Crying and Screaming
Topic: Crying and Screaming
In handling crying and screaming from your child, always first focus on your attitude: How are you feeling about your child’s crying? Is it difficult for you? You may want to spend a bit of time exploring this and seeing if you can find ways to be even more at ease, more relaxed with this. Generally speaking, children often cry with people who are somehow reacting to or supporting the crying in some way. It would be useful to analyze your responses:
- Do you move faster to get what your child wants when (s)he cries?
- Are there built-in benefits to crying that (s)he might get from you?
- Do you change in some way so that (s)he would feel it is an effective way to communicate?
- Have there been times when (s)he cries and then you stay longer? or open the door, etc.?

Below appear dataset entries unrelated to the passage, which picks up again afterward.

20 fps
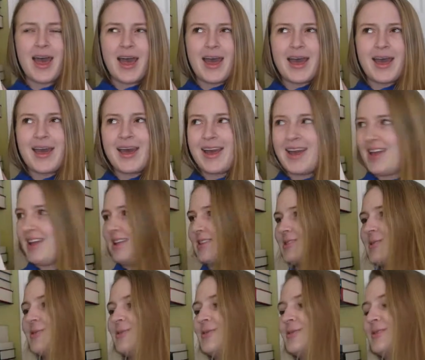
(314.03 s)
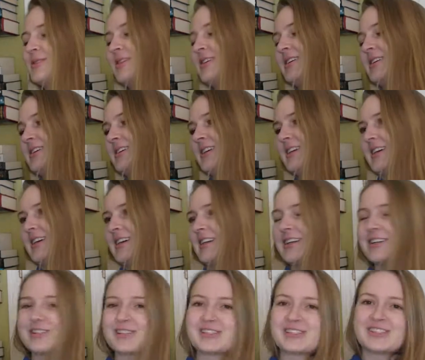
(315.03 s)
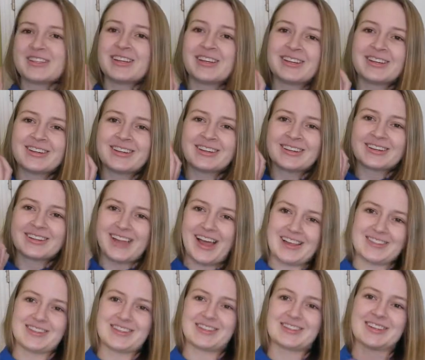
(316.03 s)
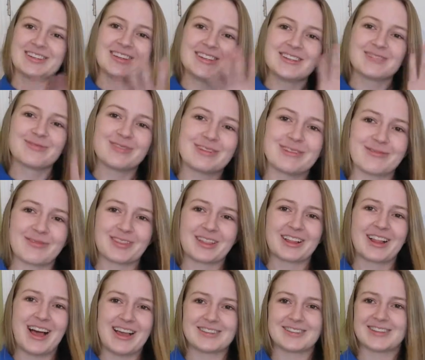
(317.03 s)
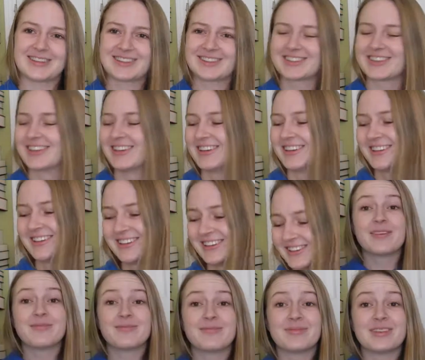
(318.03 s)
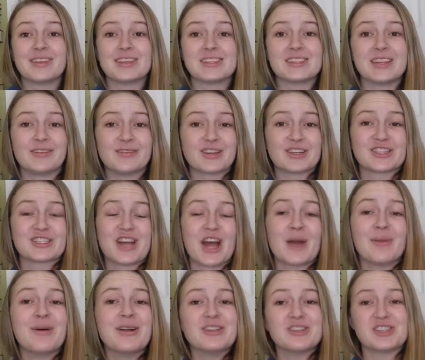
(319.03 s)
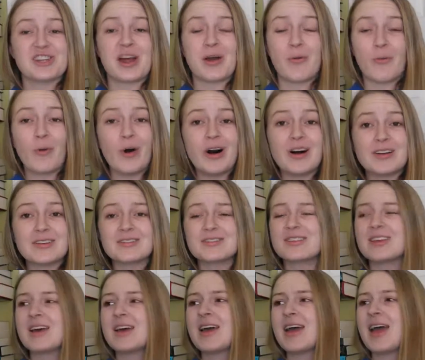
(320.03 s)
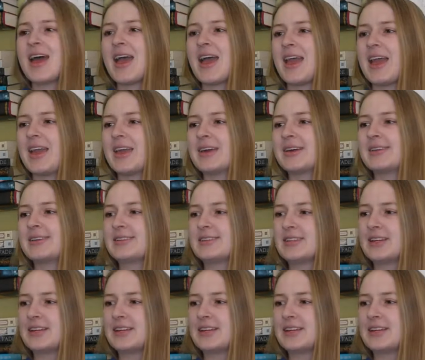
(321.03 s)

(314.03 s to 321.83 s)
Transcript: and it's old, and classics. I need to read the classics. The Silver Star by Jeanette Walls, and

These questions will help you to determine possible benefits your child might get from this behavior. Once you see ways in which you may be unwittingly supporting the crying, you can then alter and change your behavior to help your child see it is not as useful to cry as it is to try to communicate in other ways (words, gestures, etc.). You want to make sure that when your child does communicate without crying, that your reactions are excited, warm and that you are very responsive to his/her desires during this time. This will create a wonderful contrast: When I cry, things move slowly, no benefits. When I try to communicate in other ways – wow! Things sure do happen fast and in a very excited way! This could make a very profound difference for your child, and for you.